The second major project I was involved in saw an international orchestra gather for a global concert on the afternoon of 11th November. In total we had 45 locations across the world play Thoren Ferguson’s composition ‘Armistice’ in a stunning symbol of cross border cooperation and creativity. The project saw thousands take part either live or after the event watching the concert for peace. It came together after sharing my idea in a newspaper article and then harnessing those enthusiastic adopters of the idea into a truly global symbol.

Every week fellows are engaged in similar work, taking ideas into action, either directly with other RSA fellows or through their own initiative, enthusiasm and energy. These were key catalysts to the enlightenment- ideas, enthusiasm to progress them and the energy to see through the ideas into innovative and impactful action.

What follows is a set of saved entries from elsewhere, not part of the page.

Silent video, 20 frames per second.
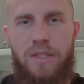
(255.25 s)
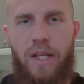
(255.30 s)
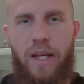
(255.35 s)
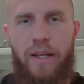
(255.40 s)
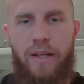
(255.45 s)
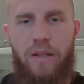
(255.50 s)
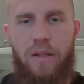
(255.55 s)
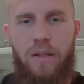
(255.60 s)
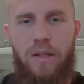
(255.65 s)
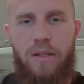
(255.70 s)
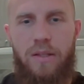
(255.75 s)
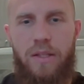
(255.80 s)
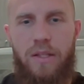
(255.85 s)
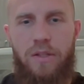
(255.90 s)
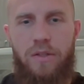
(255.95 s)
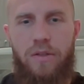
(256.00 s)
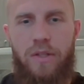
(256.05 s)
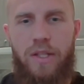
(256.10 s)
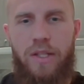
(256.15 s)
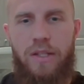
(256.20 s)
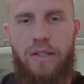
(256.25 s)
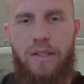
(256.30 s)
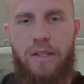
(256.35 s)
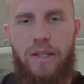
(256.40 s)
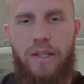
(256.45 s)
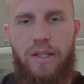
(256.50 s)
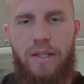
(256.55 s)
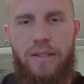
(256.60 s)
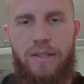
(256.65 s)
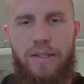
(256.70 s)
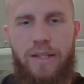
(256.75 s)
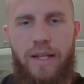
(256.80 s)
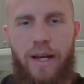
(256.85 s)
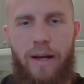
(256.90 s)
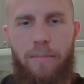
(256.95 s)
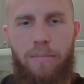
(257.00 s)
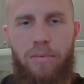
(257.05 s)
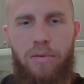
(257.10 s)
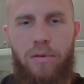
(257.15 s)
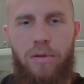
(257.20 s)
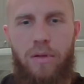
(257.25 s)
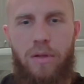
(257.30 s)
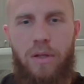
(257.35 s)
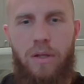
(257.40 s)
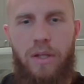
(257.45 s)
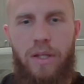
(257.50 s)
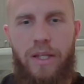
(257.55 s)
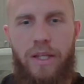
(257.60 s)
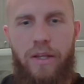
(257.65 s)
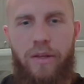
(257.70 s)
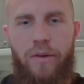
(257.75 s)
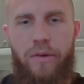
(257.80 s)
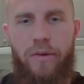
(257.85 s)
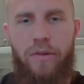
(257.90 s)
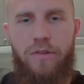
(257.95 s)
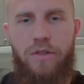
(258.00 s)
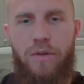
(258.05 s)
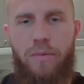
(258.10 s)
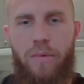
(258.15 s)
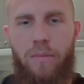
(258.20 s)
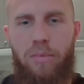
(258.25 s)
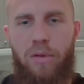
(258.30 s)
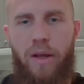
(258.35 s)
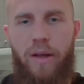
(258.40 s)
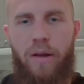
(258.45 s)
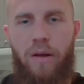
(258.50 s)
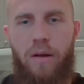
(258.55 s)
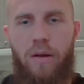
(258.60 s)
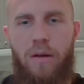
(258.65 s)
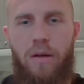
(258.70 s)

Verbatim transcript: Heikela, then you can tap here to reply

Towards the end of 2018 Head of RSA Scotland, Jamie Cooke, published some articles considering what the modern enlightenment might look like and how it might happen. One thing is for sure, our fellowship has thinkers and do-ers who have the ability to be part of such an era of innovation and inspiration.

Over the past year we have seen more fellows join RSA Scotland. We have seen international links continue to grow (many attended the Civic Reception in Edinburgh with our American friends, and the First Minister also presented at RSA House on international affairs), regional events take place (it was great to attend the St Andrews network event and also travel to the Borders) and thematic events (Mic Starbuck’s lead with the Health and Wellbeing zoom group shows what is possible to connect likeminded fellows online) inspire like-minded fellows. In the last few months the Angus Miller lecture, delivered by Jamie Suskin, gave us a glimpse into the future and some thoughts as to how it might impact on power, democracy and daily life. We are delighted that Jamie also became an RSA Fellow. He is now planning to give a similar lecture in London following the success of the Scottish event.

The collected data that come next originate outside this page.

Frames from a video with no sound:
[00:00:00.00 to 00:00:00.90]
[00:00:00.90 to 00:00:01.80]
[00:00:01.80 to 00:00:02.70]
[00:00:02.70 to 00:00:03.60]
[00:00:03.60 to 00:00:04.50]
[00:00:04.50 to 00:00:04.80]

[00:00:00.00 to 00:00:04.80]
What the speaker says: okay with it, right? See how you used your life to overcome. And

On the theme of London; with great IT connections the various events in London (indeed anywhere in the country) are now accessible for all. I have taken part in some RSA Consultations and working groups this year via zoom video conferencing, I have watched many lectures on RSA’s facebook page or direct video link and I have also linked up with many fellows using MyRSA or RSA Fellows Forum.

Last week I met with some Aberdeen fellows and activity is planned on the back of those initial coffee conversations. Likewise the Shetland network, our most northerly RSA Scotland fellows, plan to meet again next year. There is lots going on.

A year into the role of Fellowship Councillor I think I have a good sense now of the various levels of activity and engagement. From fellows who are happy to be connected into something bigger and look occasionally at the magazine and website and are inspired by something they read; to those who are key supporters in arranging events on themes of interest or bring together people regionally, all are welcome and all give or draw inspiration from RSA. Whether it is reaching out to fellows in your local area to connecting globally, it replicates the activity of those who powered societal change centuries ago.

One thing is clear though- the enlightenment happened not just because coffee. Coffee may have been the initial connector, but ideas shared over coffee had to be taken into action.

I reflect back on what we know about one hundered years ago. The year 1918 saw the First World War end. Many hoped for great things in 2019. Sadly the aftermath did not necessarily deliver on what everyone wished for.

As we approach the year end I would ask this, what is your new year’s resolution? What will 2019 bring for you and what will you bring to it? What is the idea that is burrowed away just waiting for action? Moreover, what will you do about it? Can you contribute to the modern enlightenment? If so, perhaps sharing a blog is a start sharing the ideas, then drawing some other fellows together to make ideas happen.